Nouveau pôle, nouveau code minier
Si le bassin minier de Gafsa représente plus de 90 % de la production tunisienne de phosphate, le pays possède, de l’avis de l’expert, d’autres grands gisements de phosphate, dont les réserves sont équivalentes à celles de Gafsa. Certains de ces gisements sont situés à Sra-Ouertane, dans le nord-ouest du pays, et restent inexploités.
Par conséquent, la région pourrait devenir un centre minier de premier plan et la Tunisie n’a qu’à optimiser la récupération et la valorisation de ces minéraux afin de diversifier ses sources de revenus et de renforcer sa position sur le marché stratégique des minéraux. Si la Tunisie devait réviser son code minier, le gouvernement devra prendre en compte les fluctuations et les changements de la demande internationale de phosphate. La révision du code minier offre à la CPG l’opportunité de moderniser les pratiques opérationnelles, d’encourager l’innovation et de garantir une gestion durable des ressources en phosphate.
«Le code révisé devrait inclure des dispositions spécifiques qui encouragent l’exploration de nouveaux marchés et l’adoption de technologies de pointe.
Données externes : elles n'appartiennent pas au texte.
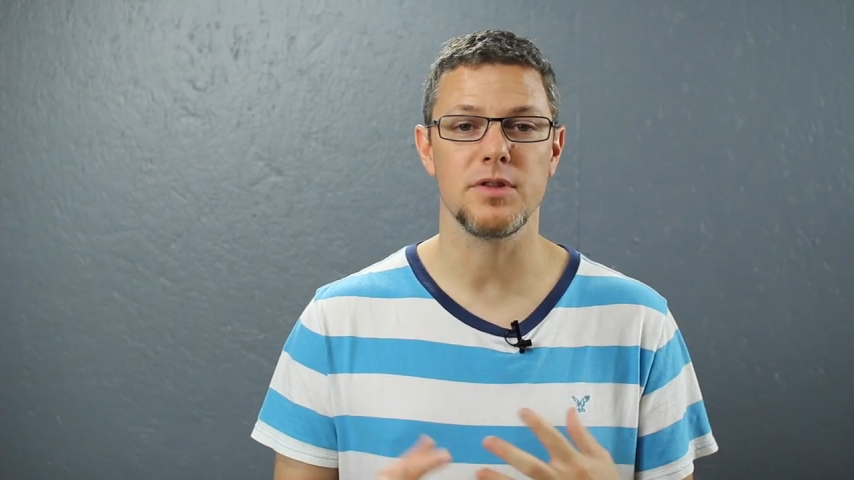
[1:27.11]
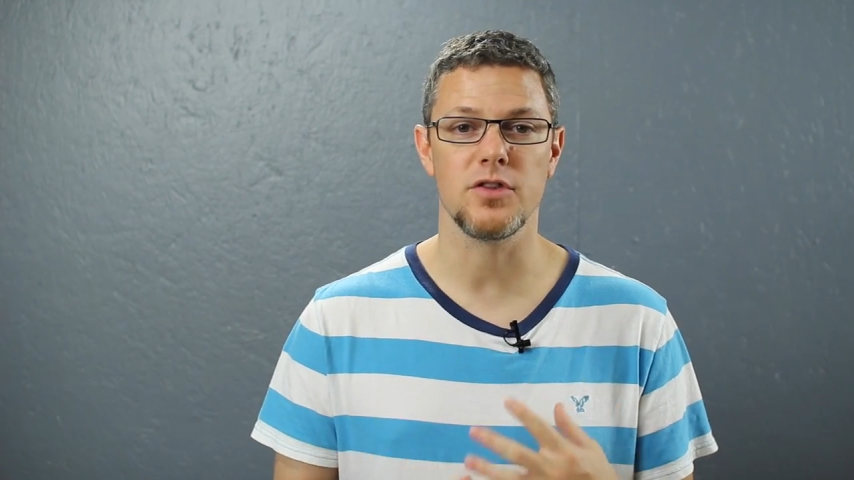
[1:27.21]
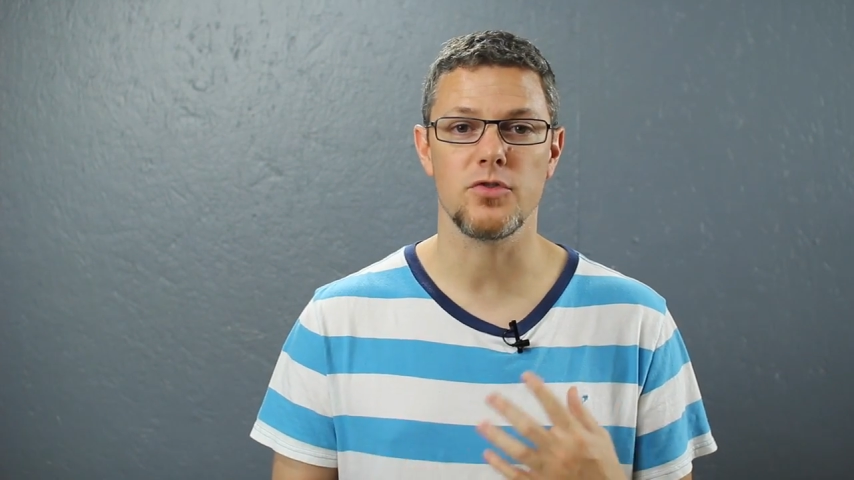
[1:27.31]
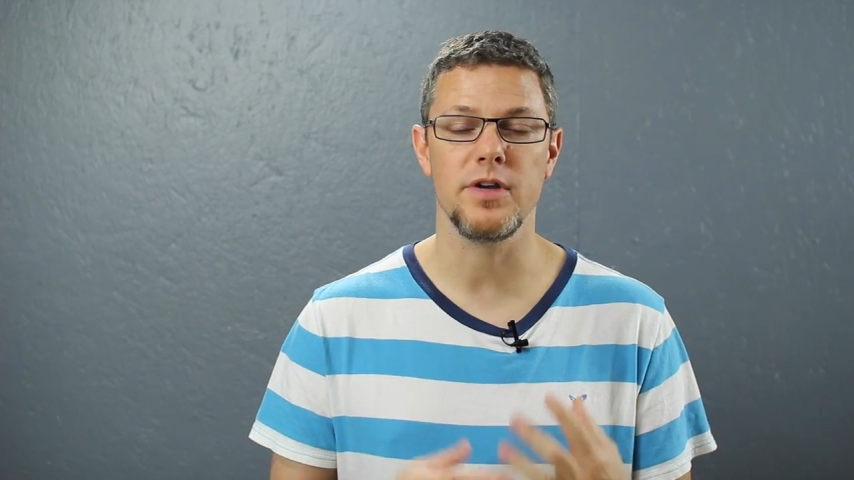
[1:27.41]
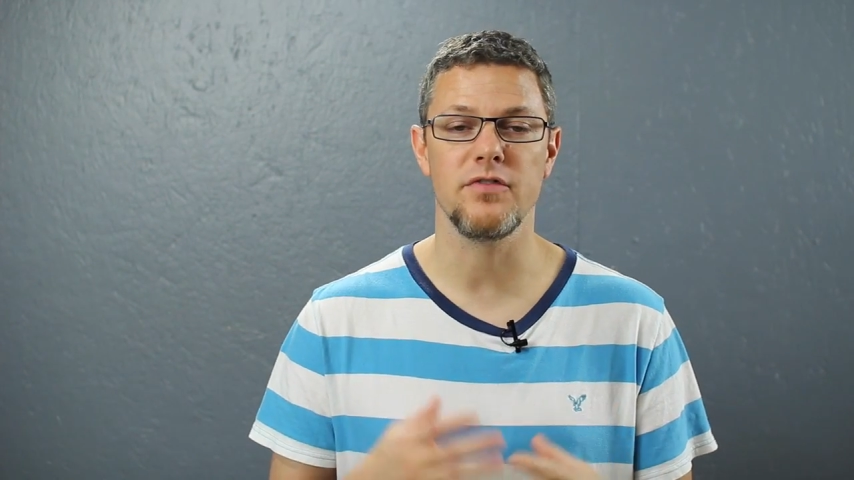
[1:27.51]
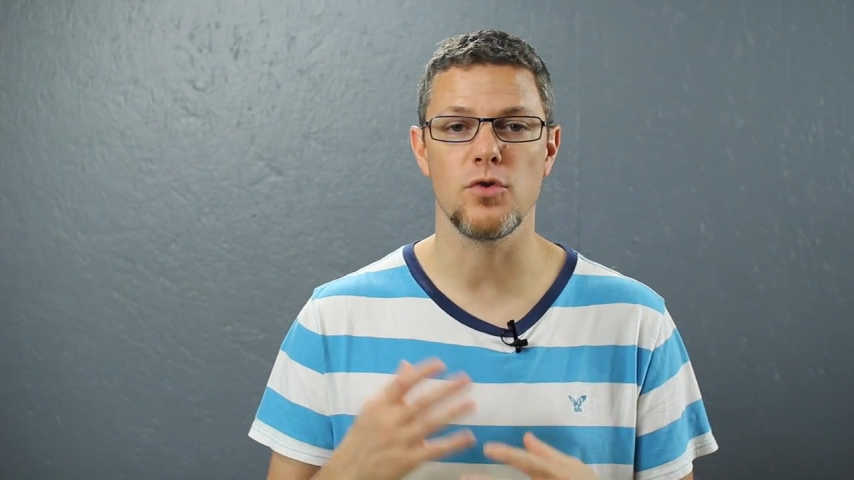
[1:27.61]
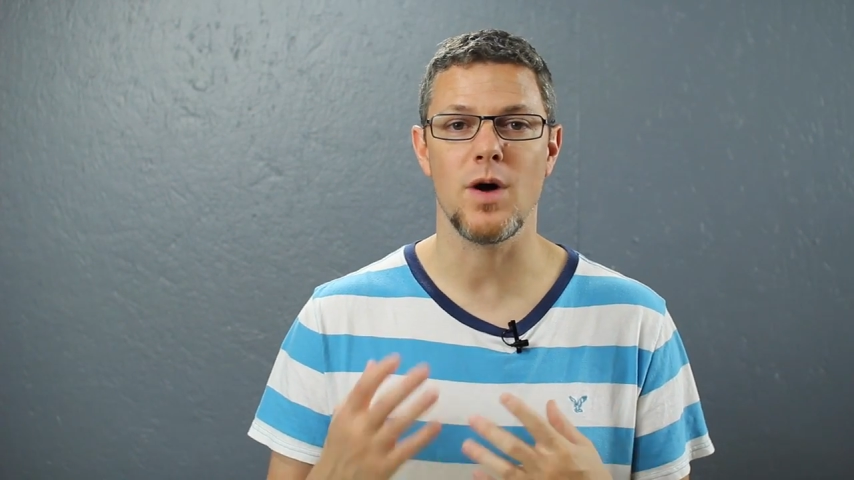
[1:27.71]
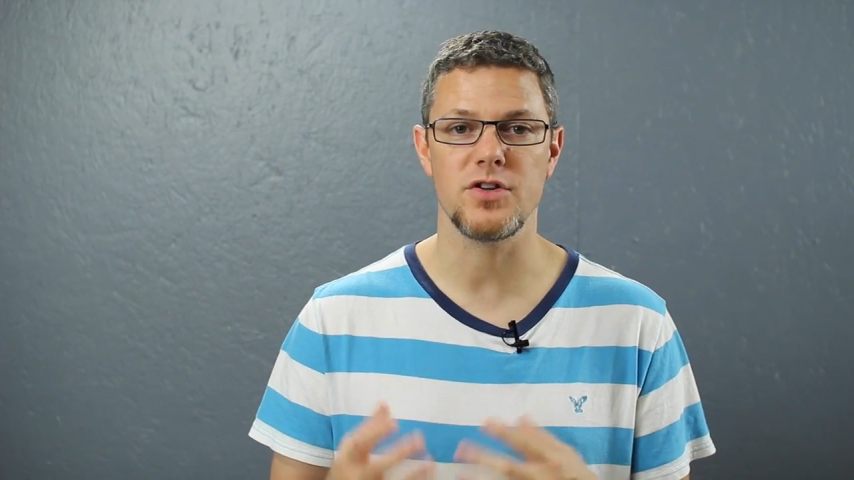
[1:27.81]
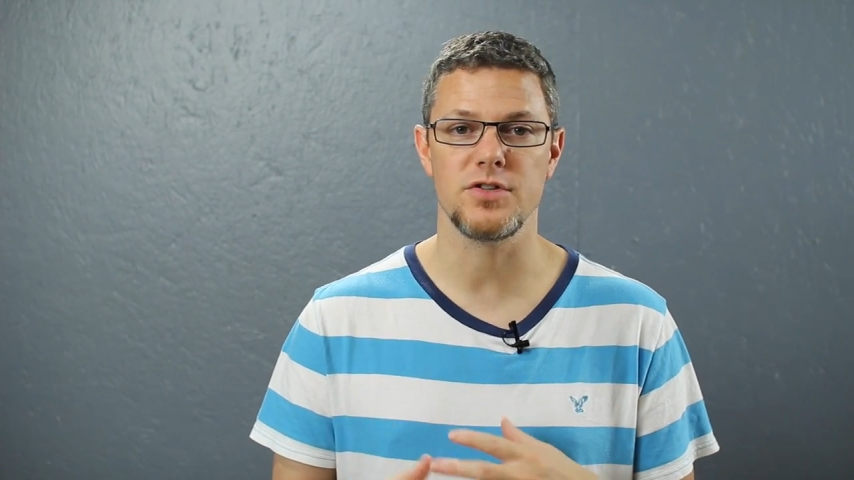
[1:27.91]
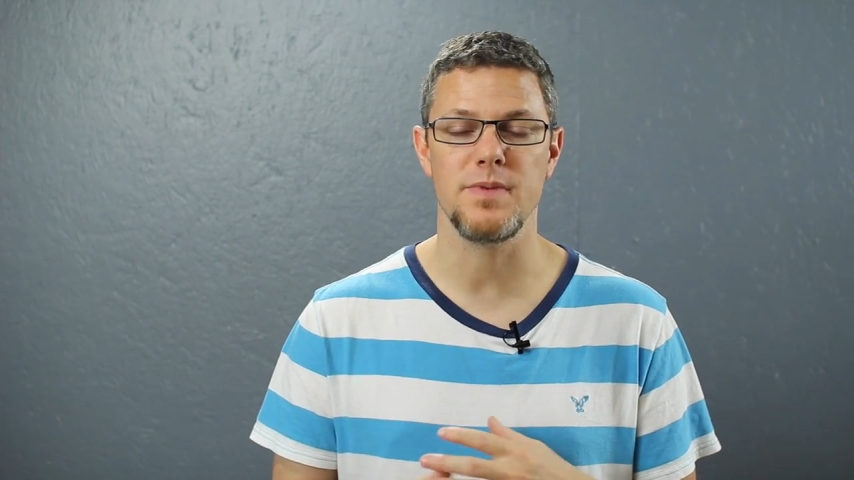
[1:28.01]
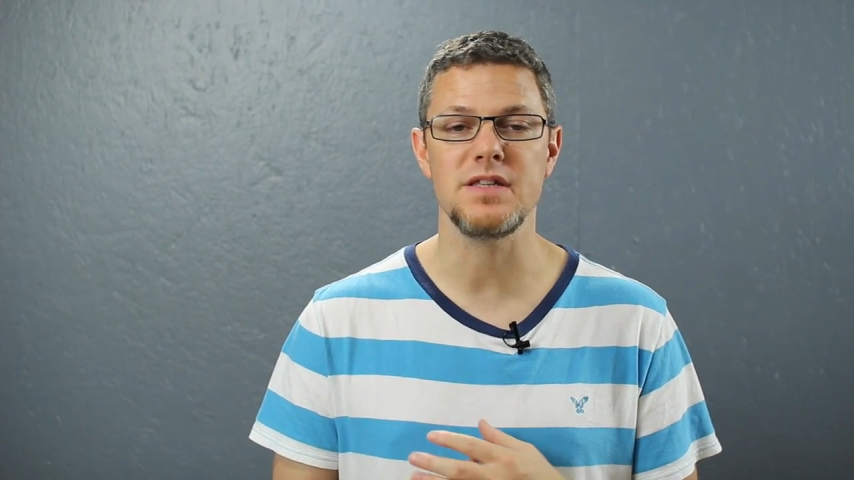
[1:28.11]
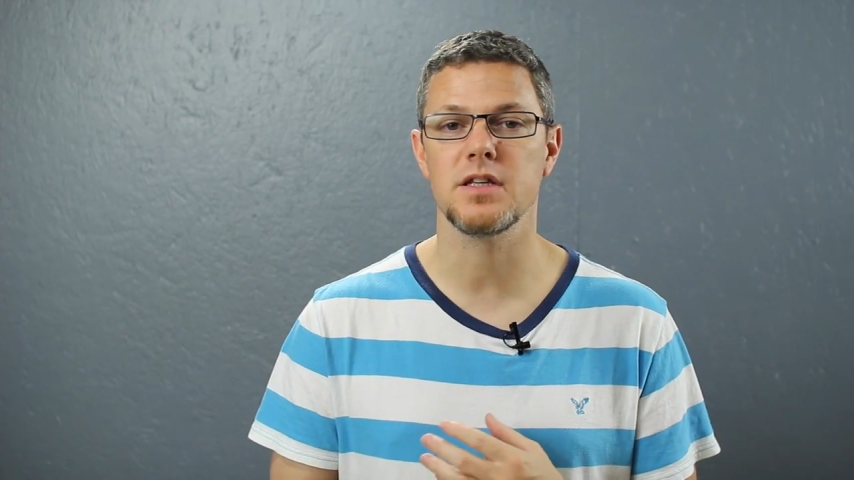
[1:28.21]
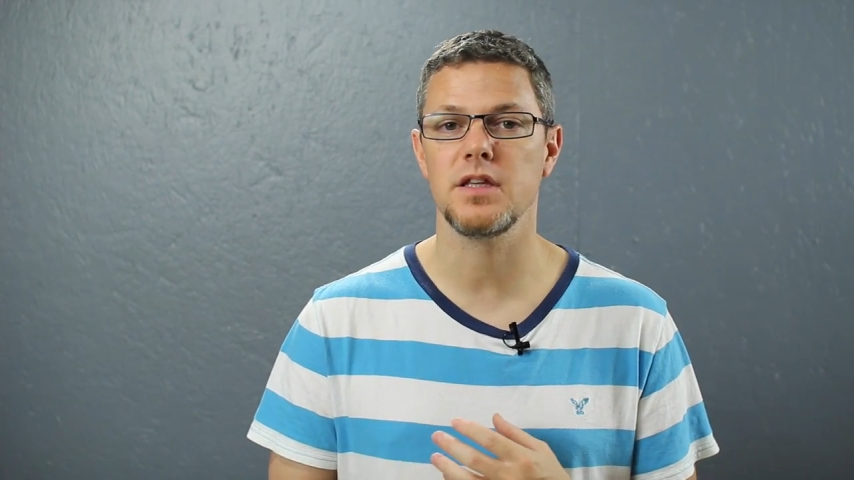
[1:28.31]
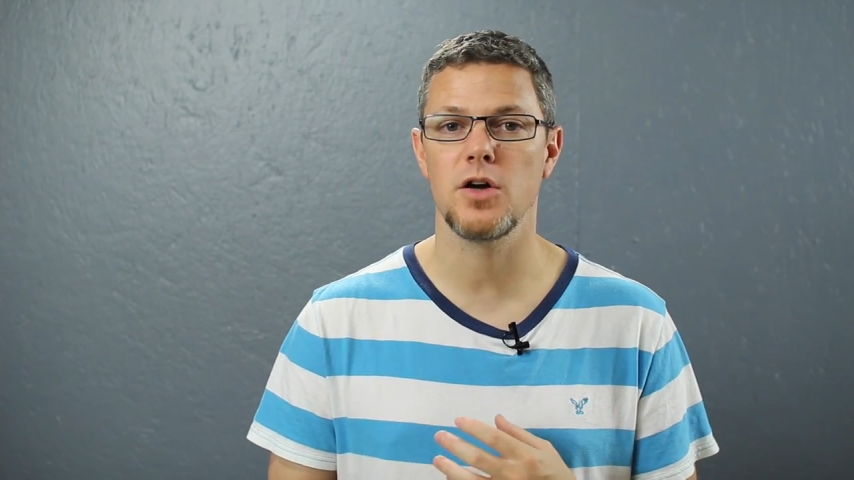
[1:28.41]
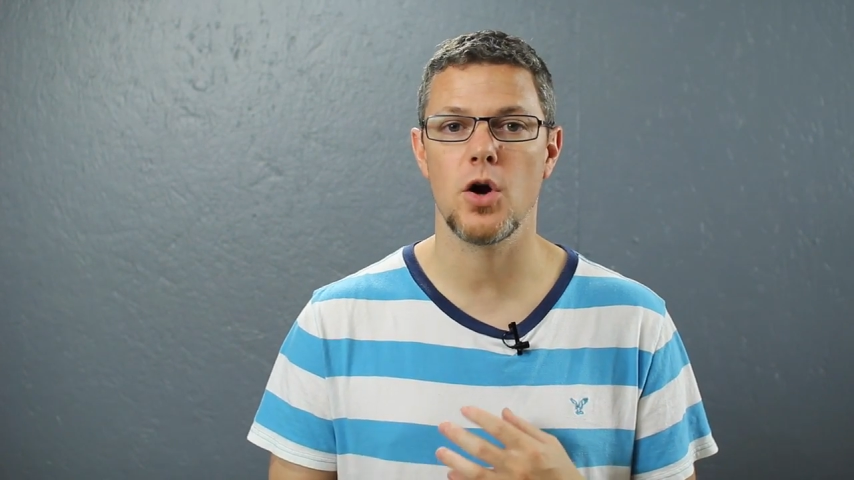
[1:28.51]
but the 3 different watches basically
Il faudrait également tâcher à améliorer la production d’ammoniac vert et à s’engager dans des collaborations de recherche pour des processus d’extraction plus propres», recommande l’universitaire.
Selon lui, le Groupe chimique tunisien (GCT), une filiale de la CPG, doit, quant à lui, réduire l’empreinte carbone de ses produits, tels que les engrais phosphatés, afin de rester compétitif dans le cadre des nouveaux systèmes de taxation internationaux, tels que le Mécanisme d’ajustement carbone aux frontières (Cbam).
De l’ammoniac vert pour moins de dépendance
Afin de mieux tirer profit d’une transition énergétique qui va crescendo dans le monde, les producteurs de phosphate tunisiens doivent adopter de nouvelles technologies durables. L’une d’entre elles consiste à produire de l’ammoniac vert, également connu sous le nom d’ammoniac renouvelable, il est produit à partir d’hydrogène vert, qui est dérivé de l’eau électrolysée à l’aide d’électricité renouvelable. La principale application de l’ammoniac vert est la production d’engrais neutres en carbone. Le ministère de l’Industrie, des Mines et de l’Energie, en partenariat avec l’agence de coopération allemande (GIZ), travaille sur une stratégie de l’hydrogène vert.
En produisant localement de l’ammoniac vert, la Tunisie peut réduire sa dépendance aux importations d’ammoniac gris et diminuer ses coûts d’exploitation, renforçant ainsi la compétitivité de son industrie du phosphate, fait remarquer le géostratège.